#### EXERCISE:
Your output should be the lines from the one containing "[00:13:07.93 to 00:13:08.13]" through the last line below, both ends included, exactly as written and free of pictures.

#### INFORMATION GIVEN:
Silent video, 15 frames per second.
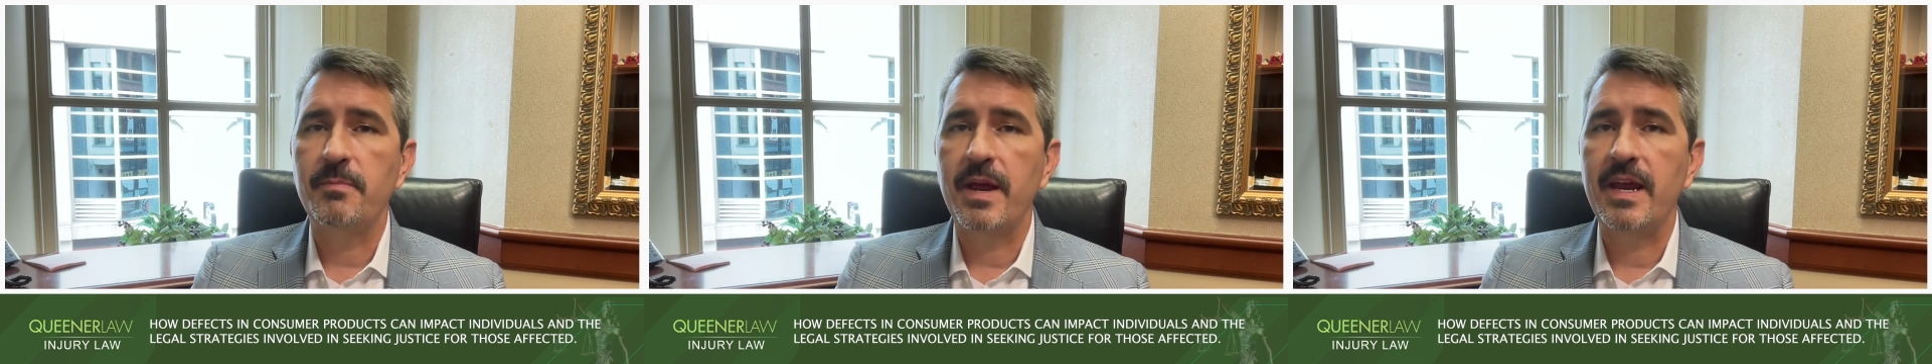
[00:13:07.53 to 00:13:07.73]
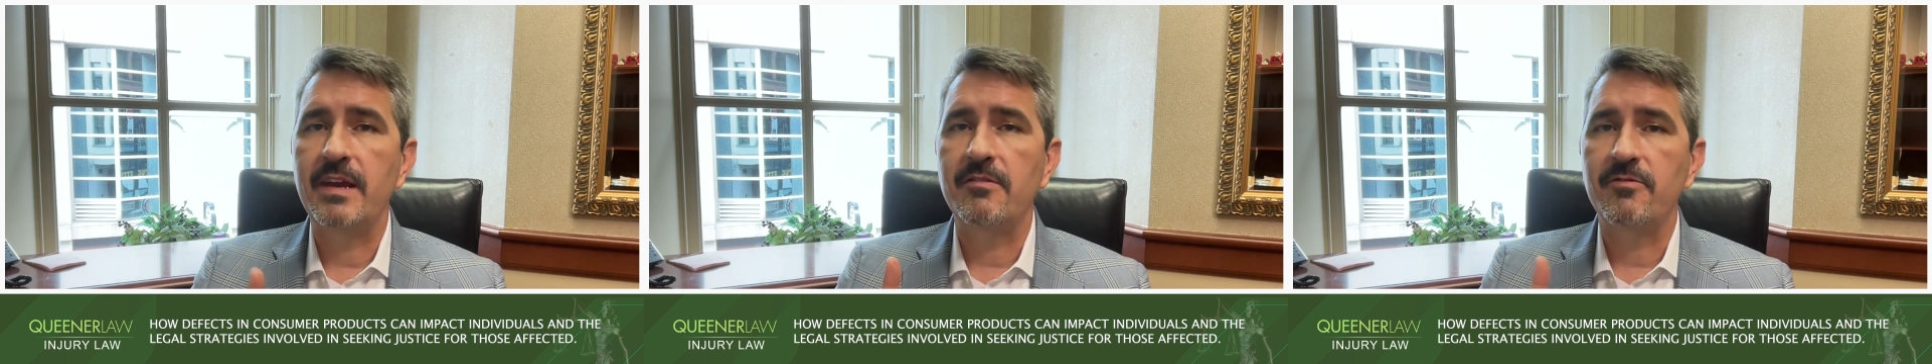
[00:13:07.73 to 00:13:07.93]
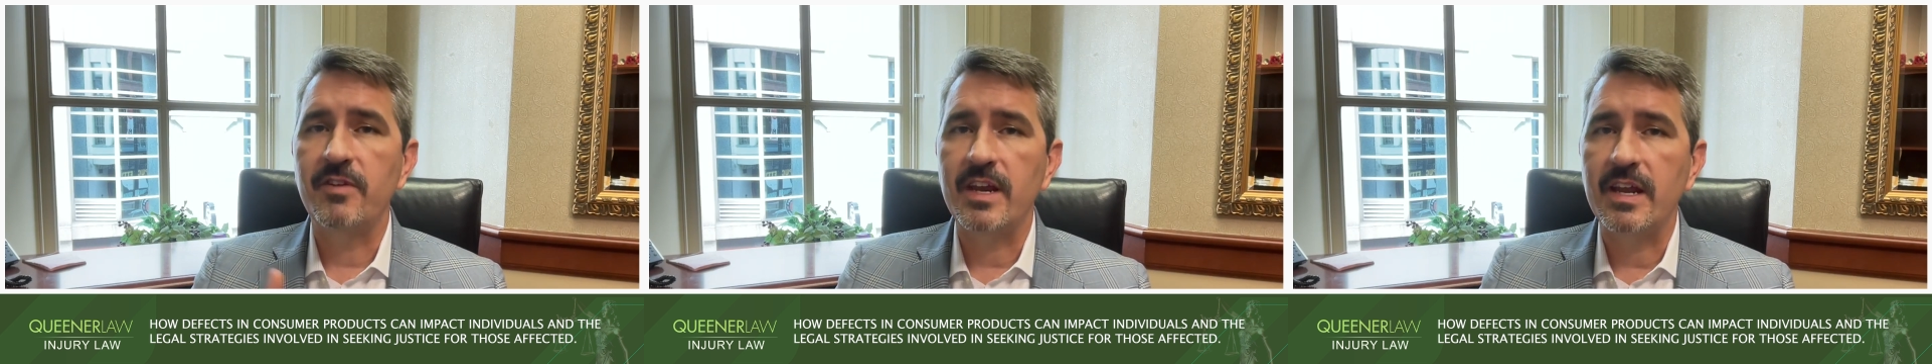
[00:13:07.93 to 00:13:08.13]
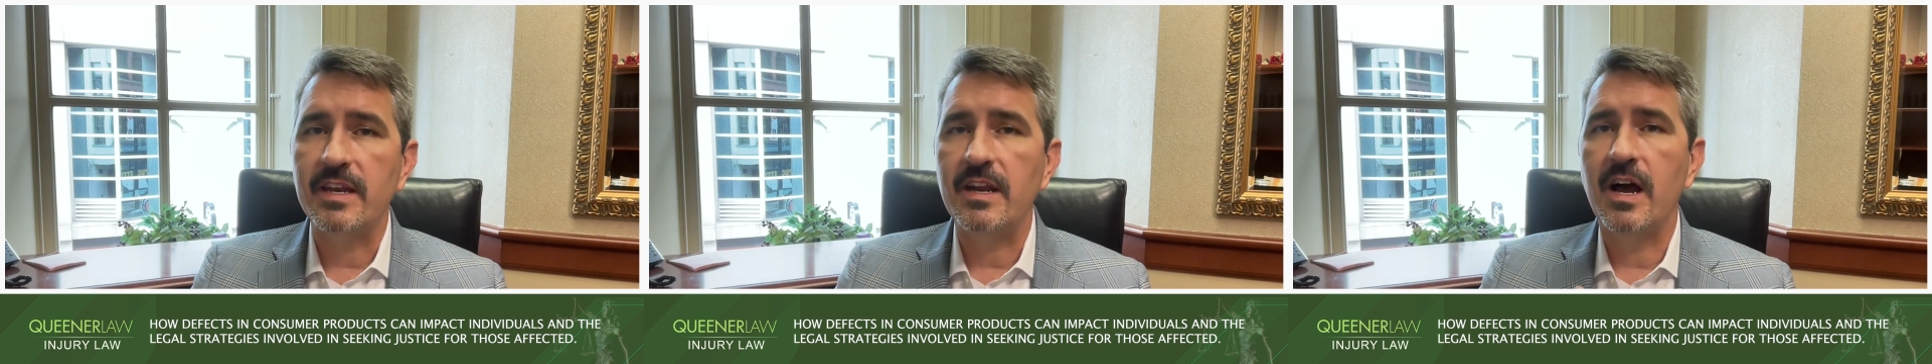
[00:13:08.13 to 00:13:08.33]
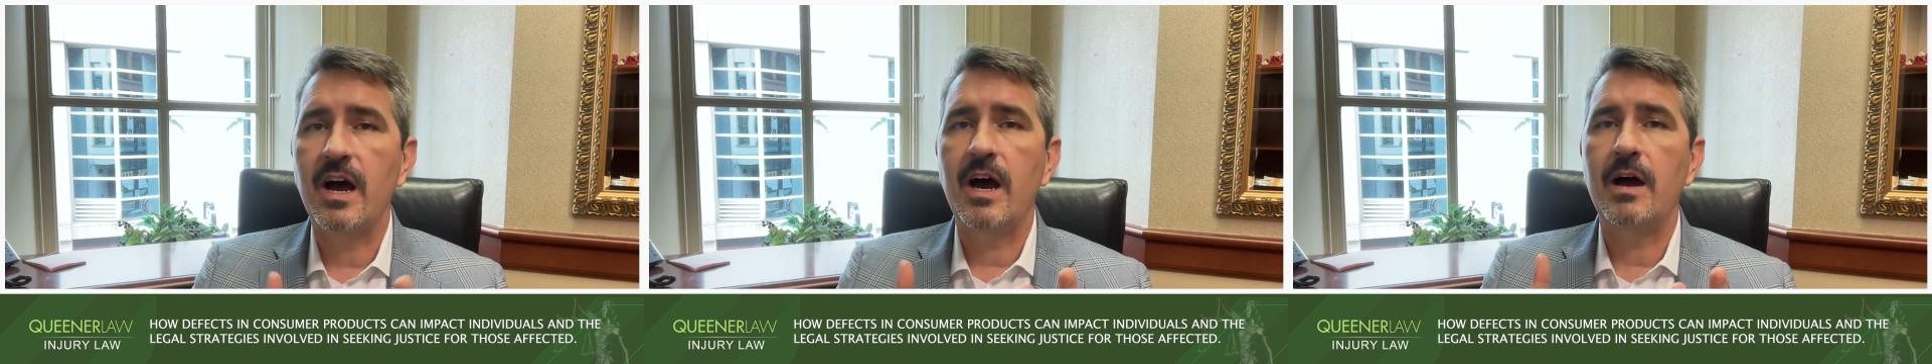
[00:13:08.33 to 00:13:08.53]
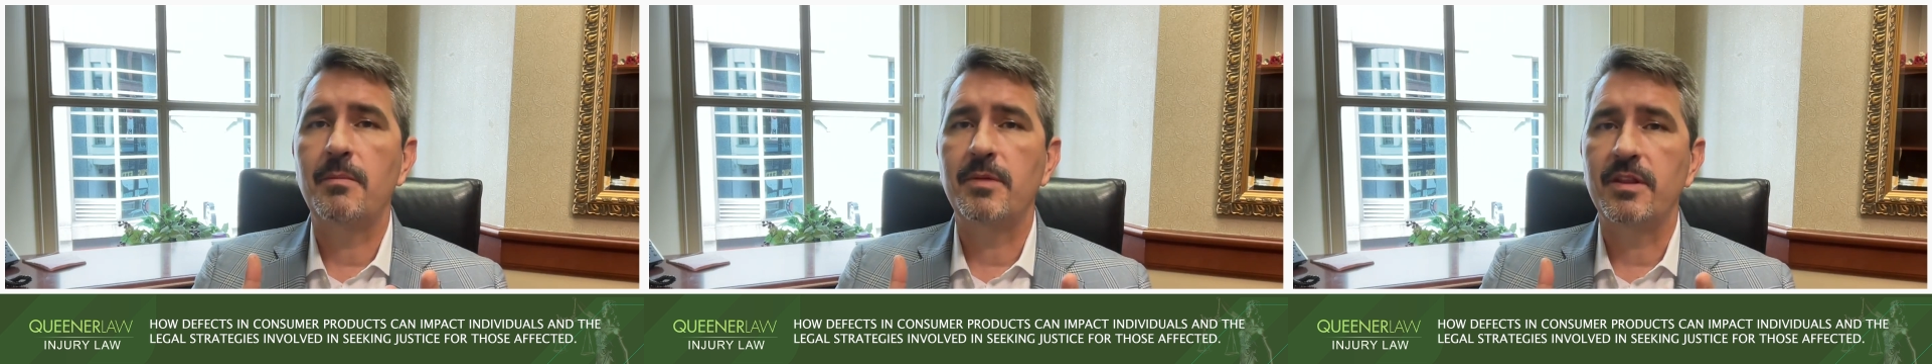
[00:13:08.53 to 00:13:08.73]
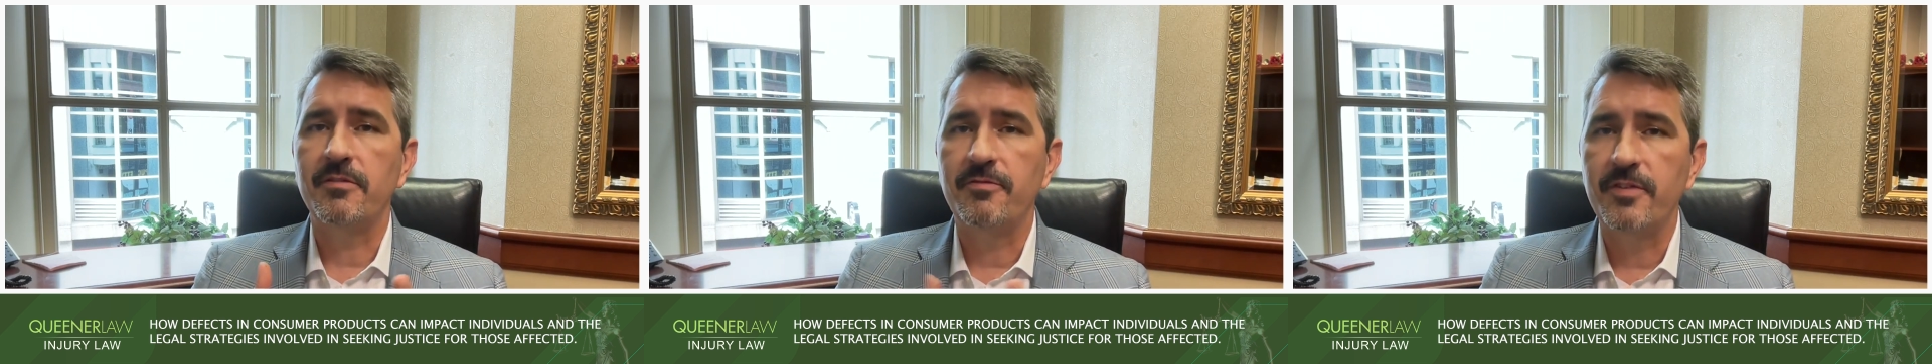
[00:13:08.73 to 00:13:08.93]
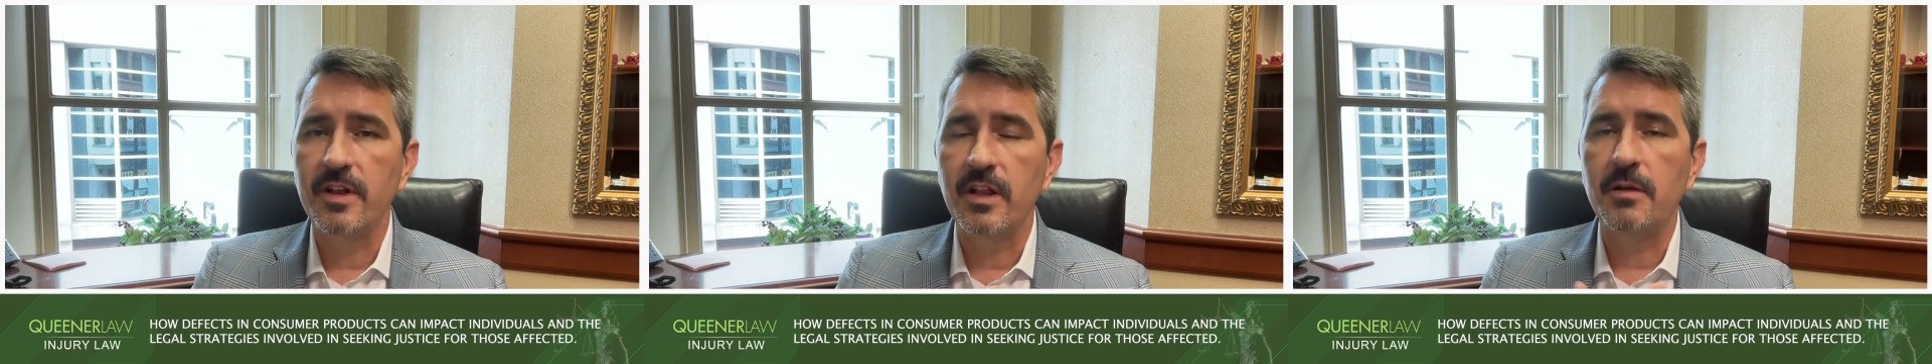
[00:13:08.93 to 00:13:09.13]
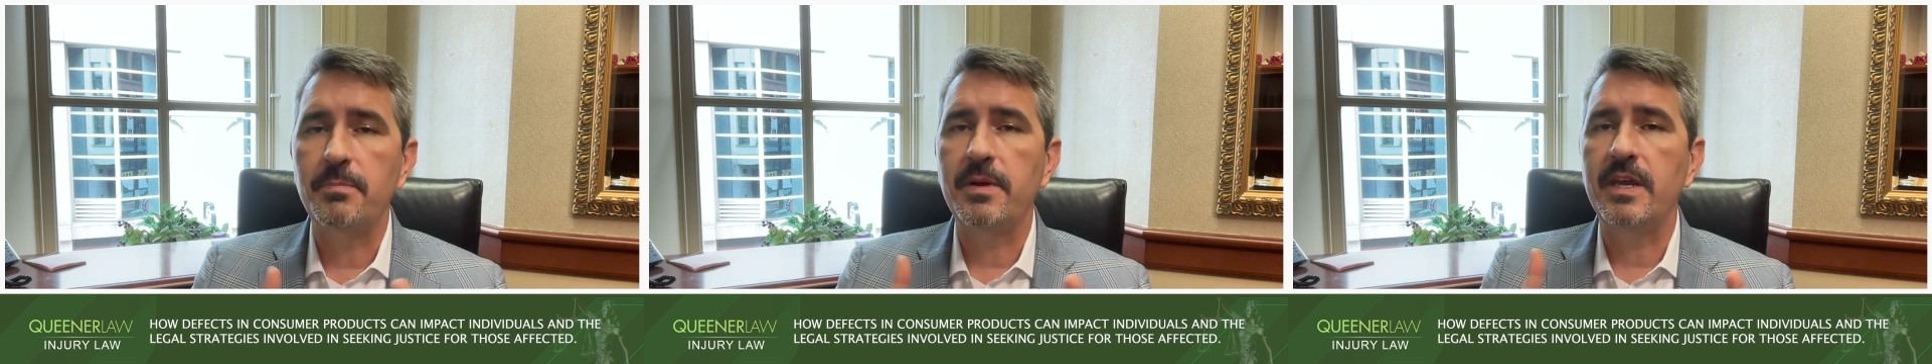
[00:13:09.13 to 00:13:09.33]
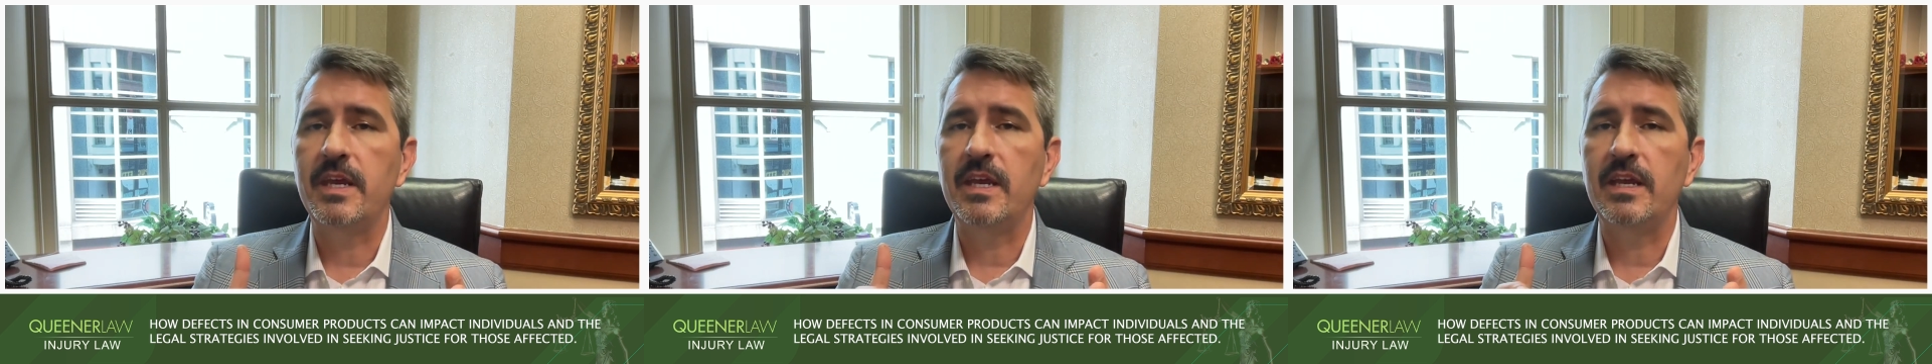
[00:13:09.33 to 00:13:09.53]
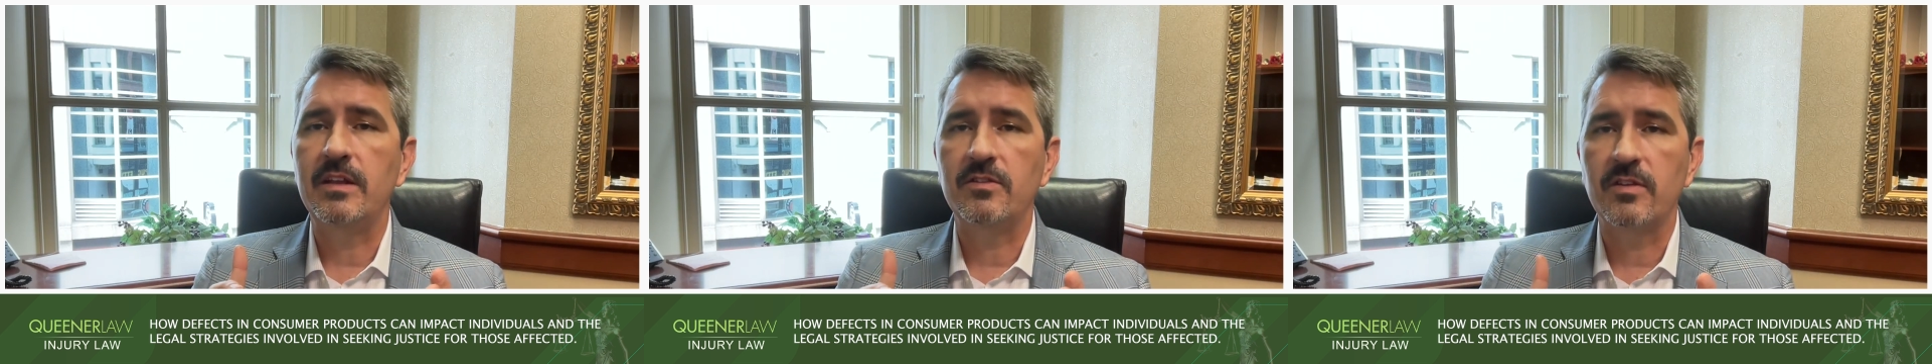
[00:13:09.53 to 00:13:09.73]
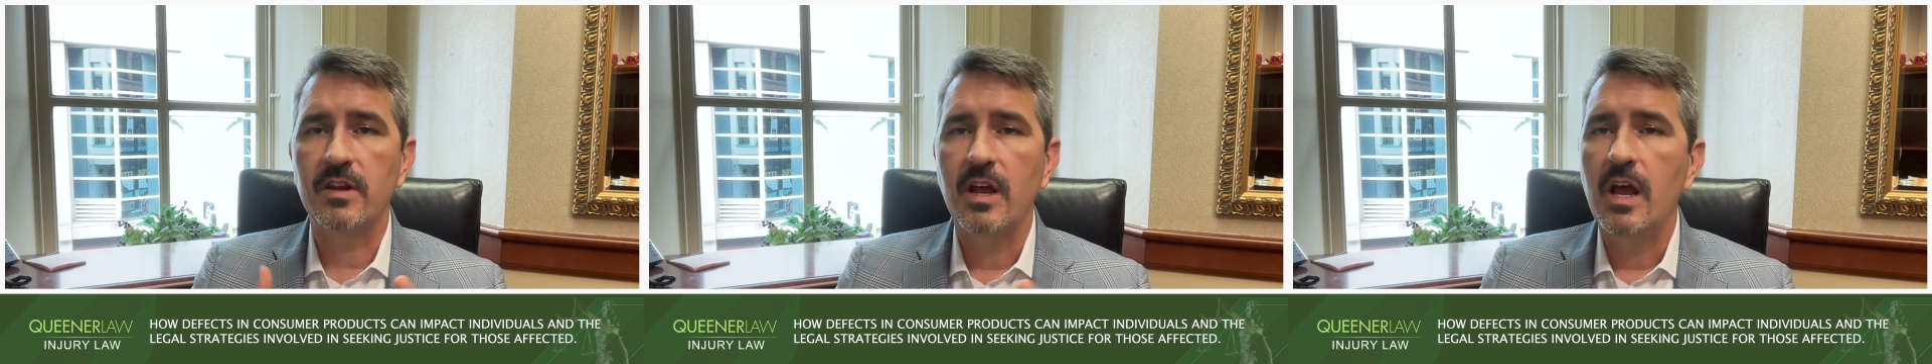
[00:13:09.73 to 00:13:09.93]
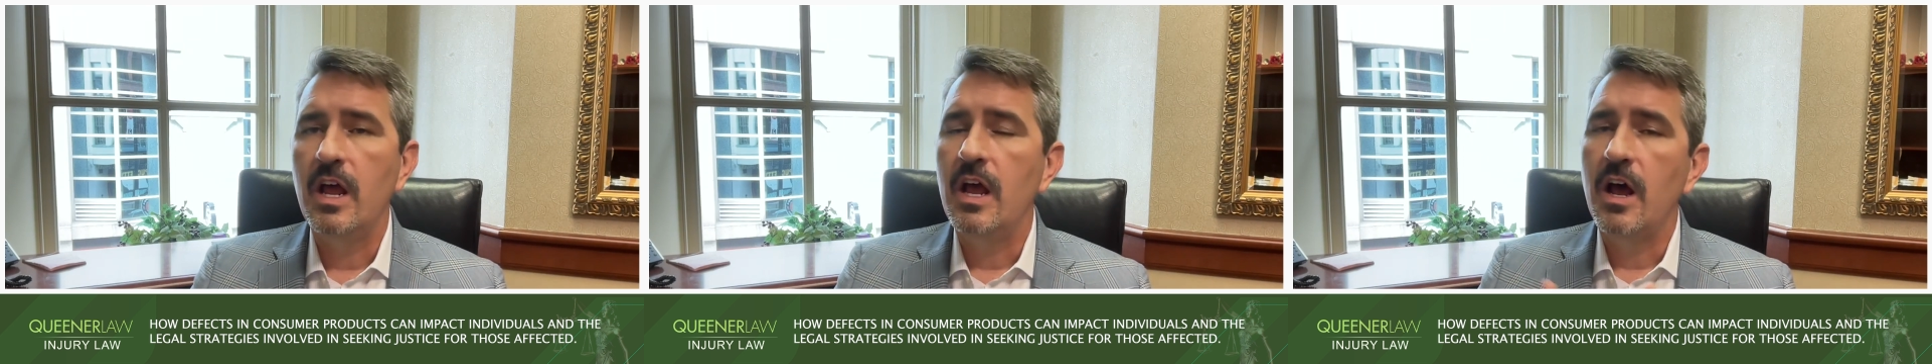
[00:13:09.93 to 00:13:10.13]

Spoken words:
made in Vietnam and the Philippines and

#### YOUR SOLUTION:
[00:13:07.93 to 00:13:08.13]
[00:13:08.13 to 00:13:08.33]
[00:13:08.33 to 00:13:08.53]
[00:13:08.53 to 00:13:08.73]
[00:13:08.73 to 00:13:08.93]
[00:13:08.93 to 00:13:09.13]
[00:13:09.13 to 00:13:09.33]
[00:13:09.33 to 00:13:09.53]
[00:13:09.53 to 00:13:09.73]
[00:13:09.73 to 00:13:09.93]
[00:13:09.93 to 00:13:10.13]

Spoken words:
made in Vietnam and the Philippines and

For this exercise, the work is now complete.